Two liquids A and B form an ideal solution. At 320 K, the vapour pressure of the solution, containing 3 mol of A and 1 mol of B is 500 mm Hg. At the same
temperature, if 1 mol of A is farther added to this solution, vapour pressure of the solution increases by 20 mm Hg. Vapour pressure (in mm Hg) of B in pure state is ____ . (Nearest integer)

To begin, we apply Raoult's law to find the vapour pressure of pure B.

For an ideal solution, the total vapour pressure is

$$ P_{\text{total}} = x_A P_A^* + x_B P_B^* $$

where $$x_A, x_B$$ are mole fractions and $$P_A^*, P_B^*$$ are the vapour pressures of the pure components.

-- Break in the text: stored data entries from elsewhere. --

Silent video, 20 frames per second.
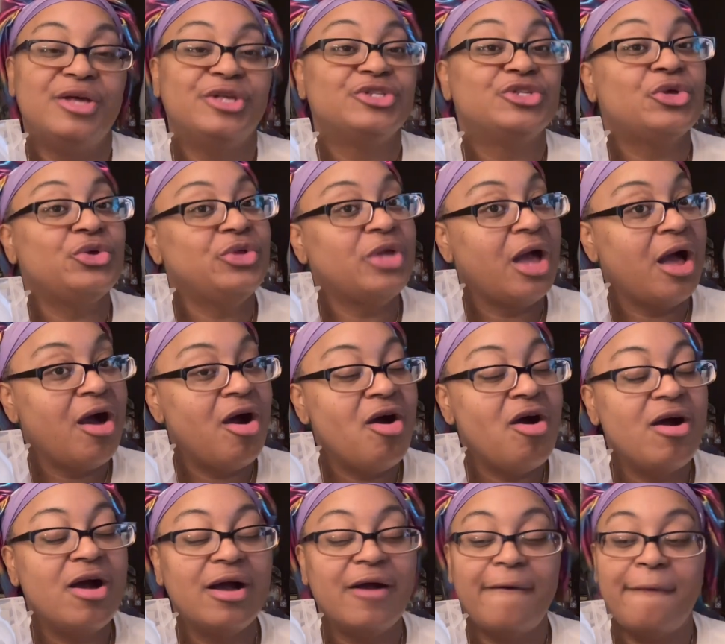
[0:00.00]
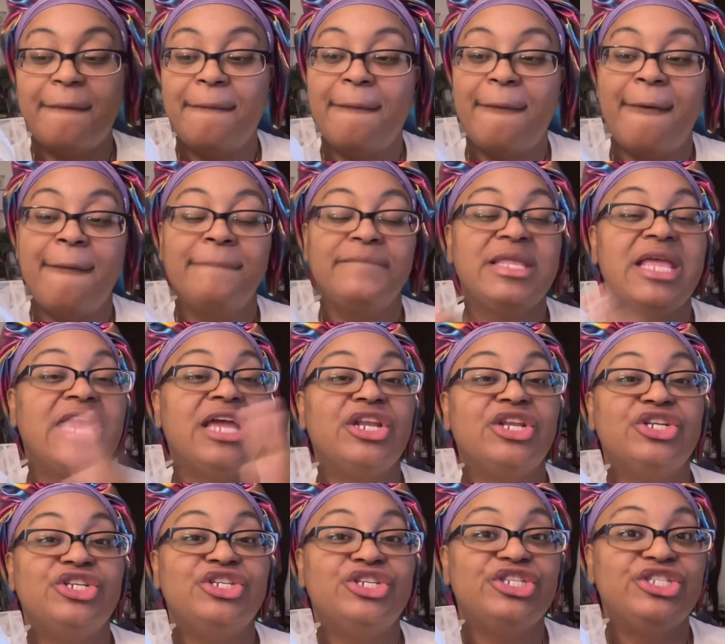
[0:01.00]
So y'all, I'm taking
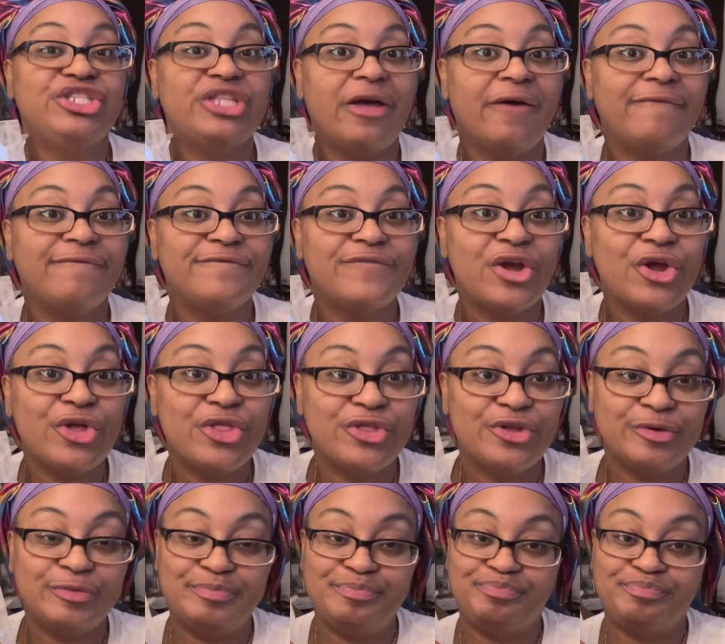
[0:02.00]
a little step further.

In the first mixture, there are 3 mol of A and 1 mol of B, giving a total of 4 mol. Thus

$$x_A = 3/4$$ and $$x_B = 1/4$$.

Substituting into Raoult's law gives

$$ \frac{3}{4}P_A^* + \frac{1}{4}P_B^* = 500 \quad \cdots (1) $$

After adding 1 mol of A, the amounts become 4 mol of A and 1 mol of B (total 5 mol), and the vapour pressure rises to 520 mm Hg.

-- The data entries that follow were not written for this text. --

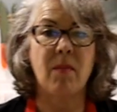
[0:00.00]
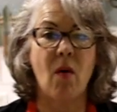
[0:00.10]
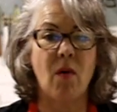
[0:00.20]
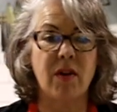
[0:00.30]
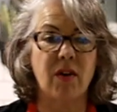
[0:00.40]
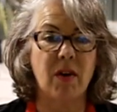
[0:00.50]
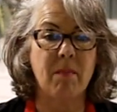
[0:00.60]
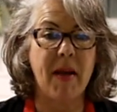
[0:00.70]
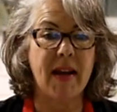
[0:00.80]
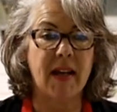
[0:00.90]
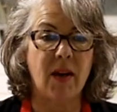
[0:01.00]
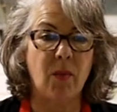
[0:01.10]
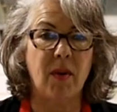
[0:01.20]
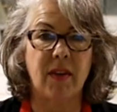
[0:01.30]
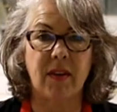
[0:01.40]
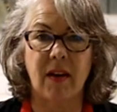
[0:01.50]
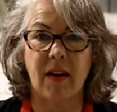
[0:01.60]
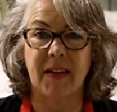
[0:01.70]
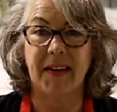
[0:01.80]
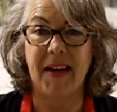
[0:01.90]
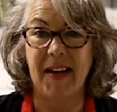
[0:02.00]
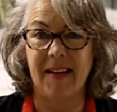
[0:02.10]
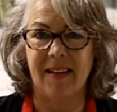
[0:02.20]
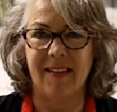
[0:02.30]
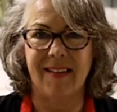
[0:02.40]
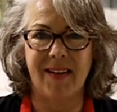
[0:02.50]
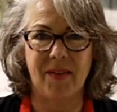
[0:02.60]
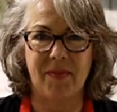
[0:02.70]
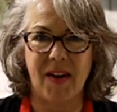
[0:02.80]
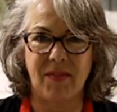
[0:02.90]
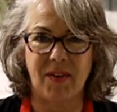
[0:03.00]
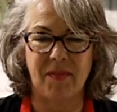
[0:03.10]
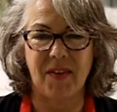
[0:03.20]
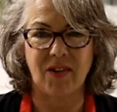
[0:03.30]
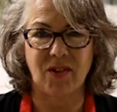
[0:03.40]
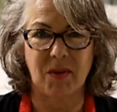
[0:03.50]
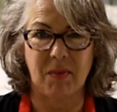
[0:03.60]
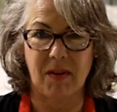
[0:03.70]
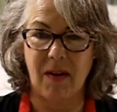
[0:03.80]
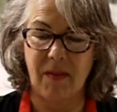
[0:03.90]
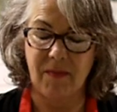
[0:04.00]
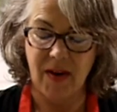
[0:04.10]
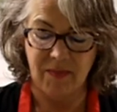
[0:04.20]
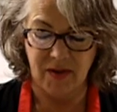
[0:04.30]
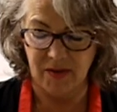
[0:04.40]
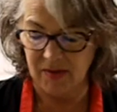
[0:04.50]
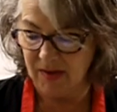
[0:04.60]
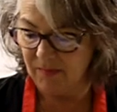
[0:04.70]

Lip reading: or you can make it with kale, our favourite vegetable, our favourite green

The new mole fractions are $$x_A = 4/5$$ and $$x_B = 1/5$$.

Substituting again yields

$$ \frac{4}{5}P_A^* + \frac{1}{5}P_B^* = 520 \quad \cdots (2) $$

We now solve these equations simultaneously. Rewriting equation (1) gives

$$3P_A^* + P_B^* = 2000 \quad \cdots (1')$$

and equation (2) becomes

$$4P_A^* + P_B^* = 2600 \quad \cdots (2')$$

Subtracting (1') from (2') yields

$$ P_A^* = 2600 - 2000 = 600 \text{ mm Hg} $$

Substituting this value back into (1') gives

$$ 3(600) + P_B^* = 2000 $$

$$ 1800 + P_B^* = 2000 $$

$$ P_B^* = 200 \text{ mm Hg} $$

The answer is 200 mm Hg.